Loïc Faugeron Technical Blog

Mars Rover, Locating handler 21/09/2016

In this series we're building the software of a Mars Rover, according to the following specifications. It allows us to practice the followings:

We've already developed the first use case about landing the rover on mars, and the second one about driving it. We're now developing the last one, requesting its location:

Mars rover will be requested to give its current location (x and y coordinates and the orientation).

In this article we're going to create the locating logic:

cd packages/location
git checkout 5-location

Locate Rover

As usual, we're going to use our Command Bus twist:

However in this case we don't have any input parameters: we only want the location of the rover. So do we really need to create an empty LocateRover class?

If in the future we want to handle many rovers (a Rover name or ID parameter) or if we want to know the location of a rover at a given time (time parameter), then having this empty class can make sense: we can then fill it later.

However, in this tutorial anyway, we don't have such a need so we can be pragmatic about it and just omit it.

LocateRoverHandler

Let's start straight away by creating the LocateRoverHandler. We're starting by bootstraping the test class:

vendor/bin/phpspec describe 'MarsRover\Location\LocateRoverHandler'

This should create the following spec/MarsRover/Location/LocateRoverHandlerSpec.php file:

<?php

namespace spec\MarsRover\Location;

use MarsRover\Location\LocateRoverHandler;
use PhpSpec\ObjectBehavior;
use Prophecy\Argument;

class LocateRoverHandlerSpec extends ObjectBehavior
{
    function it_is_initializable()
    {
        $this->shouldHaveType(LocateRoverHandler::class);
    }
}

We'll need a service which is able to replay all the landing and driving events to compute the latest location of the rover. Let's call it FindLatestLocation. Or maybe it'd be faster if we computed that latest location on the go, while we receive each landing and driving event? In that case our FindLatestLocation would just need to retrieve those values from a sort of cache.

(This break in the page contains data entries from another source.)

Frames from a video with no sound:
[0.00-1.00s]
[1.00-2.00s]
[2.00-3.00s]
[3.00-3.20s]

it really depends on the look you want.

It sounds like we can have many ways of finding the rover location, and commiting to one right now only to find out later that another implementation was better would be a shame. So let's delay our decision and rely on an interface for now:

<?php

namespace spec\MarsRover\Location;

use MarsRover\Location\Service\FindLatestLocation;
use PhpSpec\ObjectBehavior;

class LocateRoverHandlerSpec extends ObjectBehavior
{
    const X = 23;
    const Y = 42;
    const ORIENTATION = 'north';

    const LOCATION = [
        'x' => self::X,
        'y' => self::Y,
        'orientation' => self::ORIENTATION,
    ];

    function it_finds_a_rover_latest_location(
        FindLatestLocation $findLatestLocation
    ) {
        $this->beConstructedWith($findLatestLocation);

        $findLatestLocation->find()->willReturn(self::LOCATION);

        $this->handle()->shouldBe(self::LOCATION);
    }
}

It might be our smallest Handler of all. Since it only uses one service, we might start wondering if it was worth to have a handler at all (we could just use the FindLatestLocation service directly), after all we did skip the Command for similar reasons.

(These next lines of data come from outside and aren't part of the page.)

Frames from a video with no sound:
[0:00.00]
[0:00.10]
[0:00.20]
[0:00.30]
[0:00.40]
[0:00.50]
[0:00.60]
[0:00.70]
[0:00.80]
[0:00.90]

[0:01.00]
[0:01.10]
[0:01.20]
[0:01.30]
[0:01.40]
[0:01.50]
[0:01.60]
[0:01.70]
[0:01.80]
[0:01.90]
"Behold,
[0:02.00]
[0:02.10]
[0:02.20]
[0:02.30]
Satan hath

However, if we throw away our handler, we'll lose our "automated use case documentation": the service is an interface and cannot be tested. So let's keep it. Let's run the tests now:

vendor/bin/phpspec run

They fail because LocateRoverHandler doesn't exist, but phpspec bootstrapped it for us in the src/MarsRover/Location/LocateRoverHandler.php file:

<?php

namespace MarsRover\Location;

use MarsRover\Location\Service\FindLatestLocation;

class LocateRoverHandler
{
    private $findLatestLocation;

    public function __construct(FindLatestLocation $findLatestLocation)
    {
        $this->findLatestLocation = $findLatestLocation;
    }

    public function handle()
    {
    }
}

Thanks to the SpecGen extension, phpspec was able to detect Dependency Injection, and bootstrapped a constructor with an attribute initialization for us. How nice!

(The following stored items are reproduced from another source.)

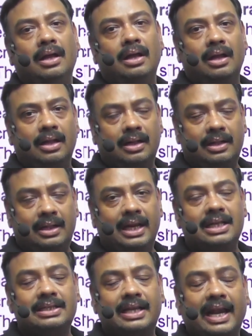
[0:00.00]
there is
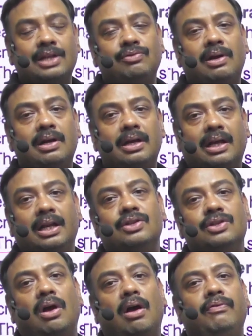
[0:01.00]
gradual decrease
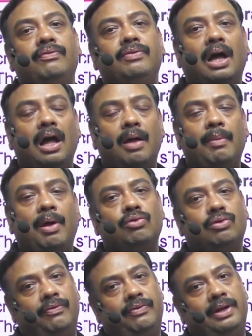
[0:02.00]
of the amount
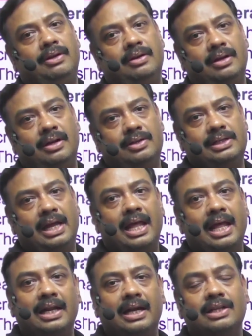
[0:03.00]
of heat energy, and
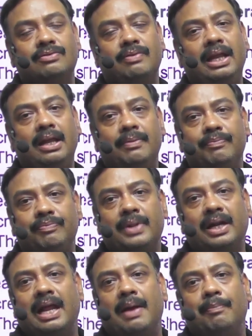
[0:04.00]
that is why the
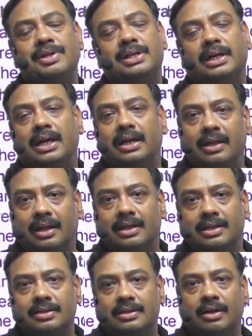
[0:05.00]
temperature get
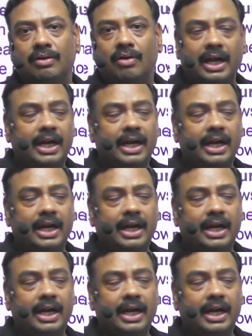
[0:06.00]
decreased. Got it?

We'll just need to complete the handle method:

<?php

namespace MarsRover\Location;

use MarsRover\Location\Service\FindLatestLocation;

class LocateRoverHandler
{
    private $findLatestLocation;

    public function __construct(FindLatestLocation $findLatestLocation)
    {
        $this->findLatestLocation = $findLatestLocation;
    }

    public function handle()
    {
        return $this->findLatestLocation->find();
    }
}

Overall, the code looks very similar to the test. Let's run them again:

vendor/bin/phpspec run

All green! We can commit our work:

git add -A
git commit -m '5: Created LocateRoverHandler'

Conclusion

Locating the rover is as simple as retrieving it from somewhere. We've delegated the decision on where this "somewhere" is because there are many valid solutions (replaying all the events from the EventStore, a cache, etc).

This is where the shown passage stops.